WHAT TO PRODUCE: Your output should be the lines from the one with "[00:00:56.10 to 00:00:57.15]" through the last line of the records below, exactly as written, minus the pictures.

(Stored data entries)
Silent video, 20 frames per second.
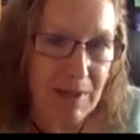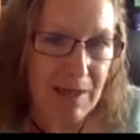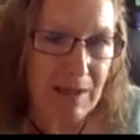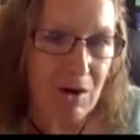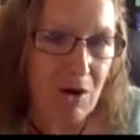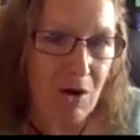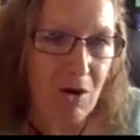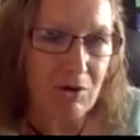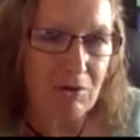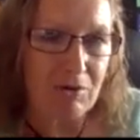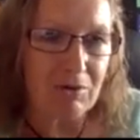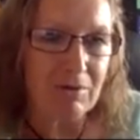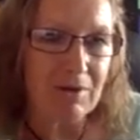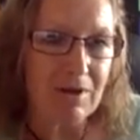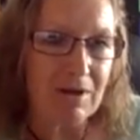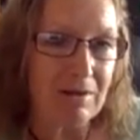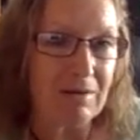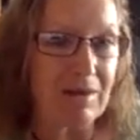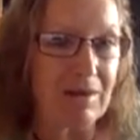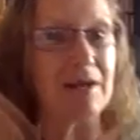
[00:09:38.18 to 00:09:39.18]
gong
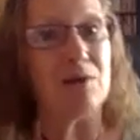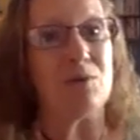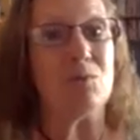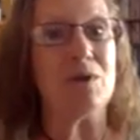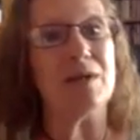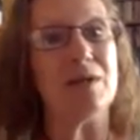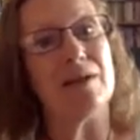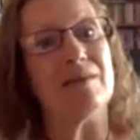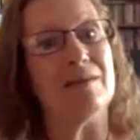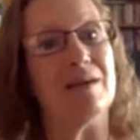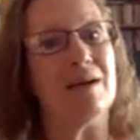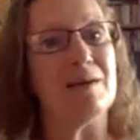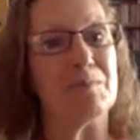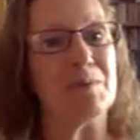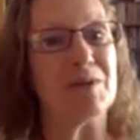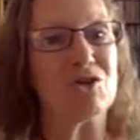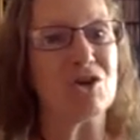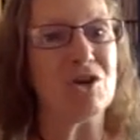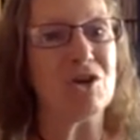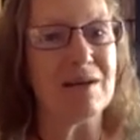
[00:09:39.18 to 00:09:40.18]
thing, and we'd like be
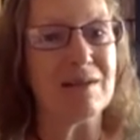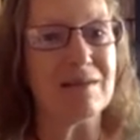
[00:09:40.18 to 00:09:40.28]
trying to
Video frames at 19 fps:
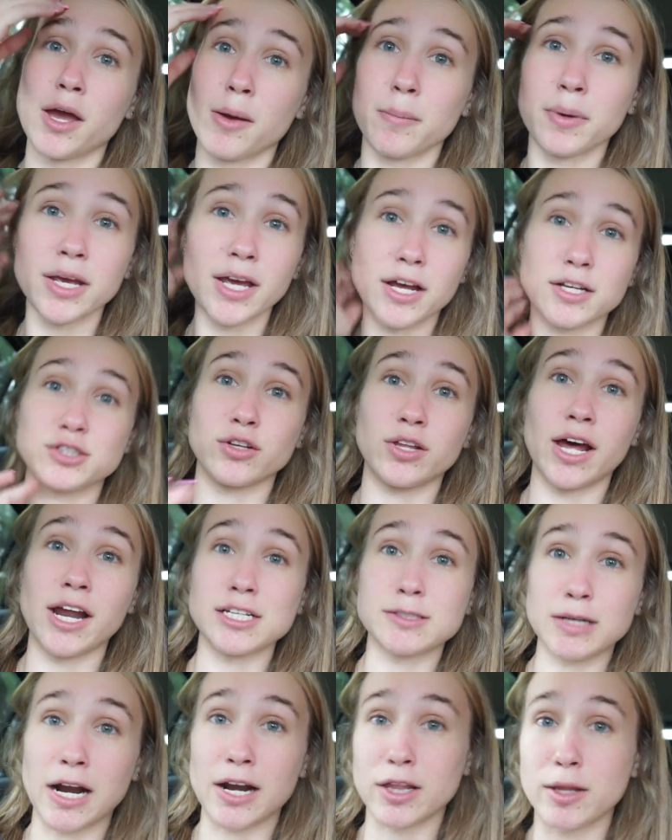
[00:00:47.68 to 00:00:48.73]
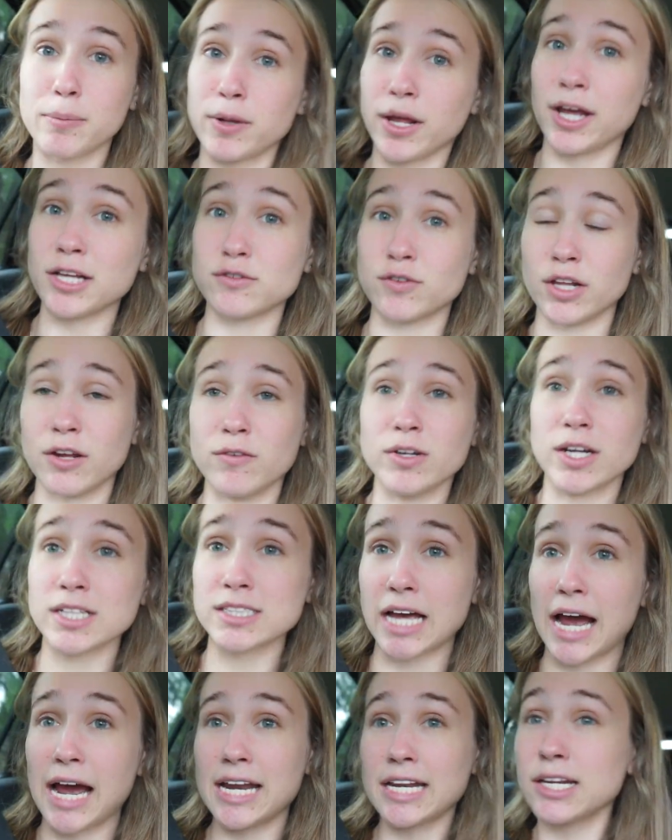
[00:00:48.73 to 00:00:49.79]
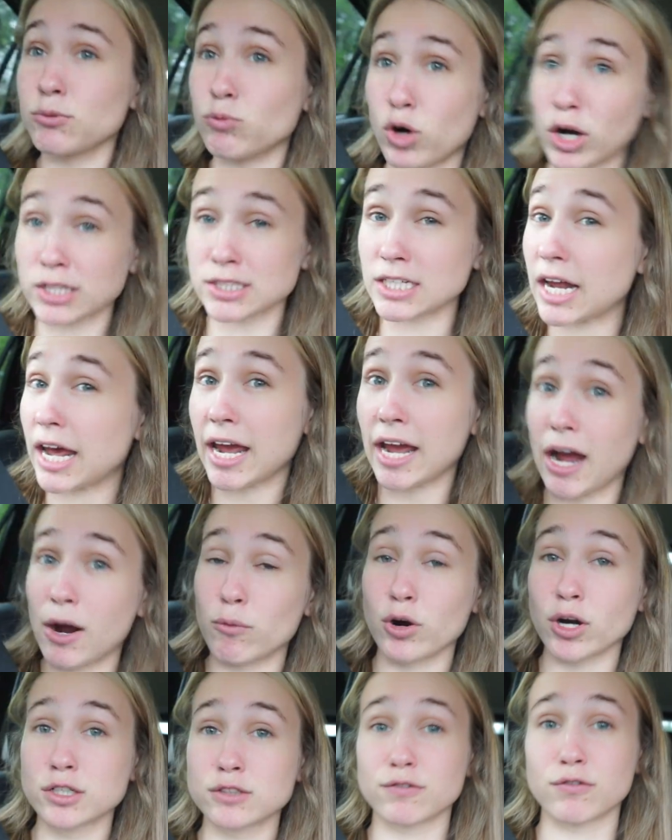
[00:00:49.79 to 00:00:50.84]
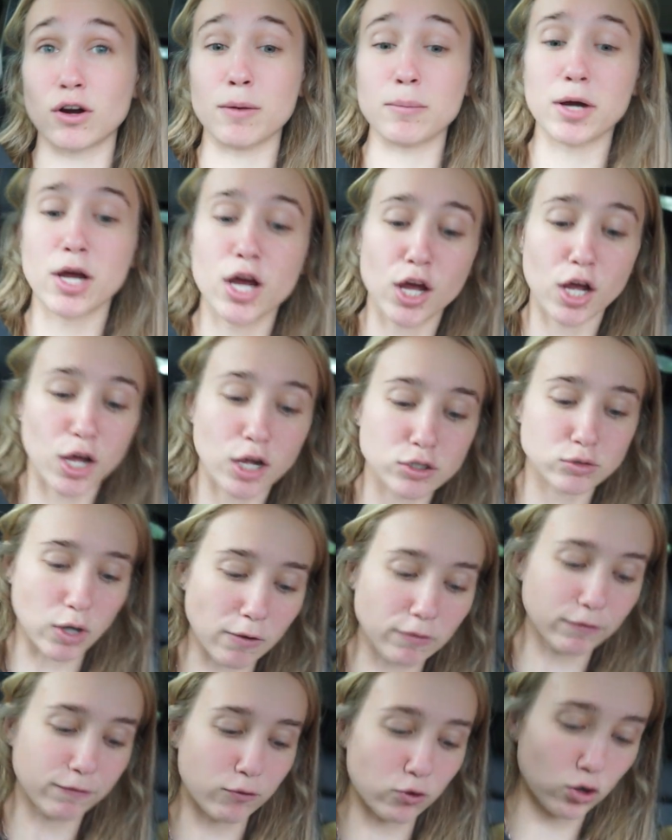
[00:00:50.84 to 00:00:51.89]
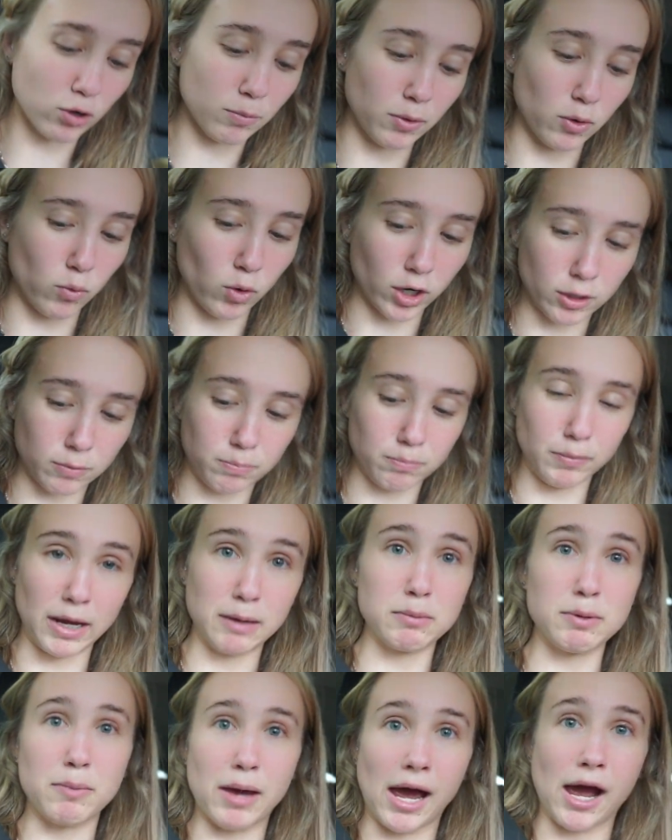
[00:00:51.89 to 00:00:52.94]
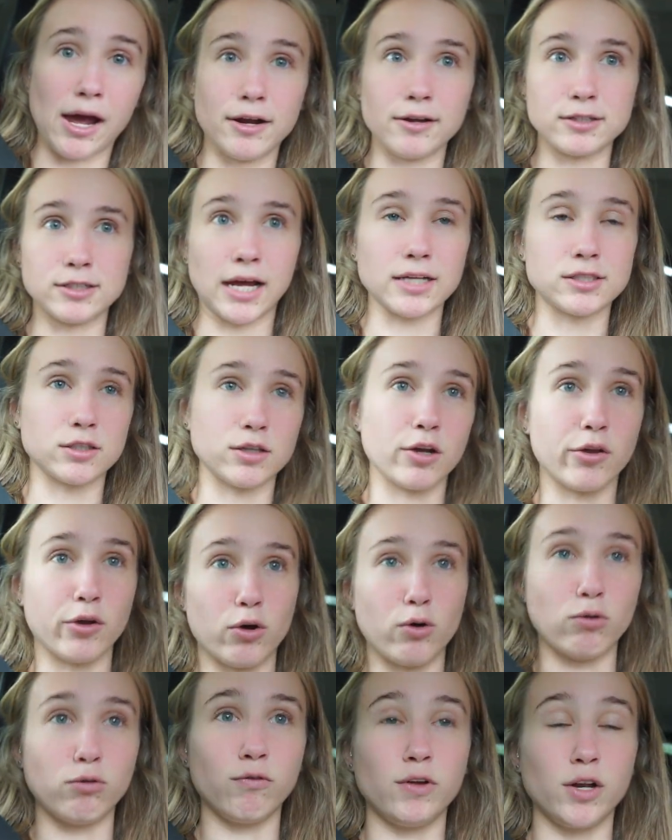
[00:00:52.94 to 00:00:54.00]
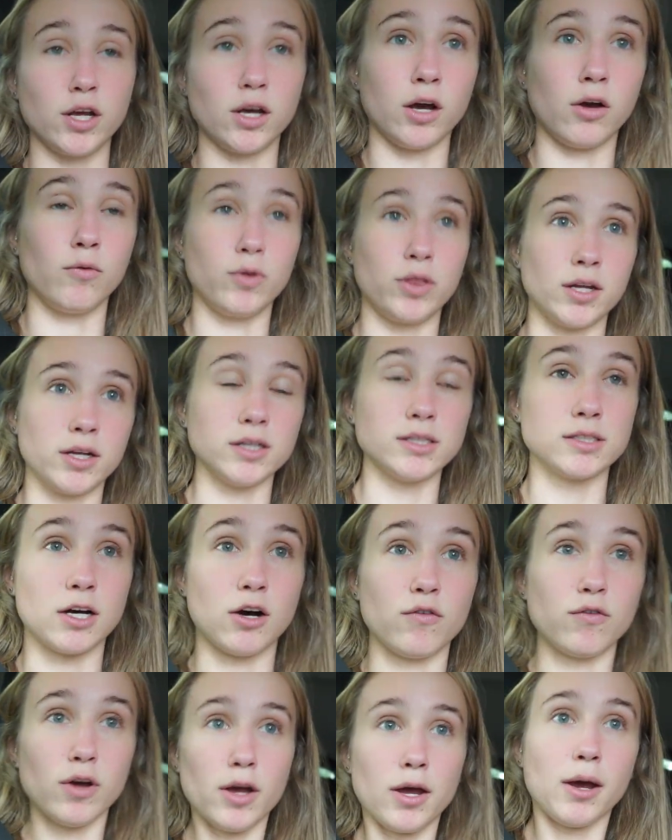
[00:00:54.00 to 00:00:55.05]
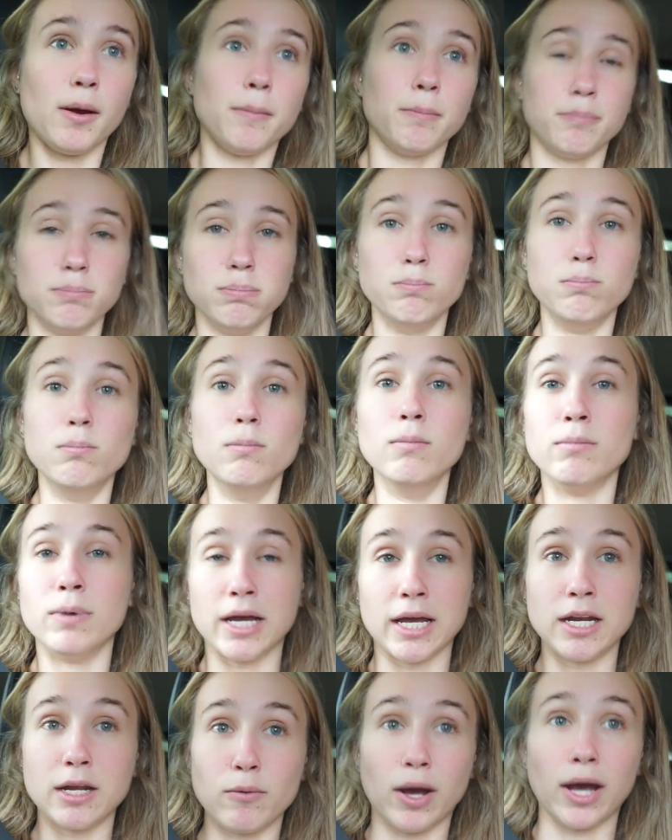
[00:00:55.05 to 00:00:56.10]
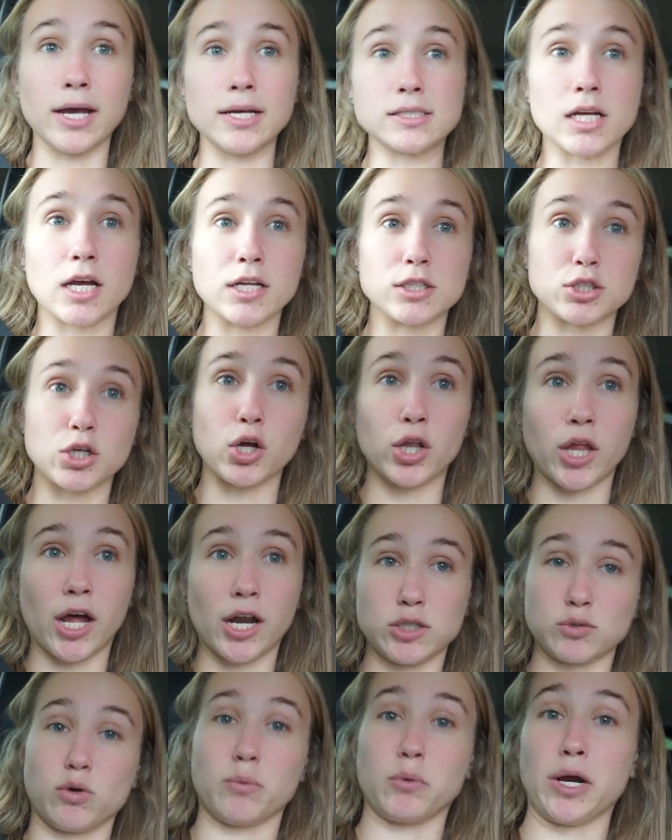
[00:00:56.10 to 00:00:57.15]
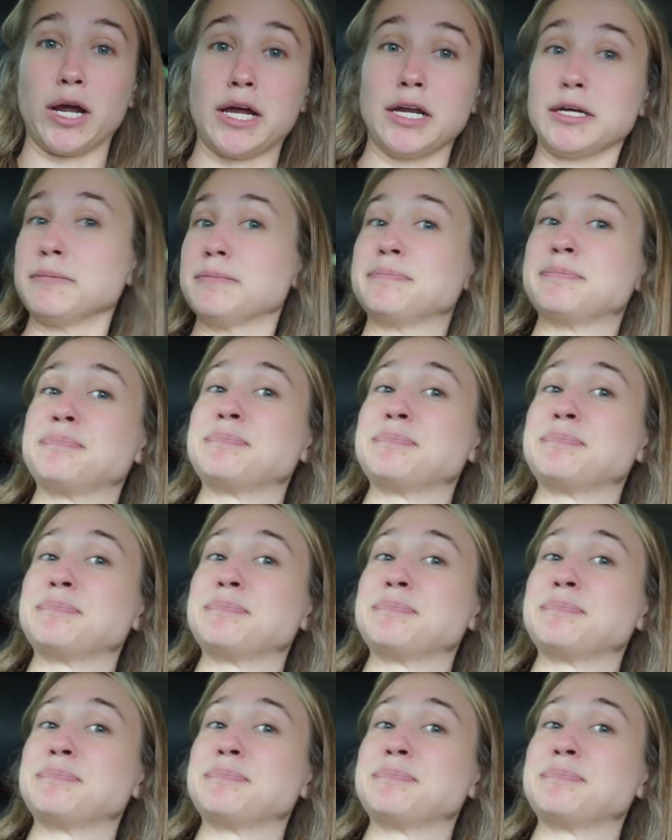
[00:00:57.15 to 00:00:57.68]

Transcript: But yeah, so that is kind of the plans for the evenings. I worked today. I worked from 12 to 4, but work made me mad. That's another whole video within itself. But anyways, so that is where we're headed.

EXERCISE RESULT:
[00:00:56.10 to 00:00:57.15]
[00:00:57.15 to 00:00:57.68]

Transcript: But yeah, so that is kind of the plans for the evenings. I worked today. I worked from 12 to 4, but work made me mad. That's another whole video within itself. But anyways, so that is where we're headed.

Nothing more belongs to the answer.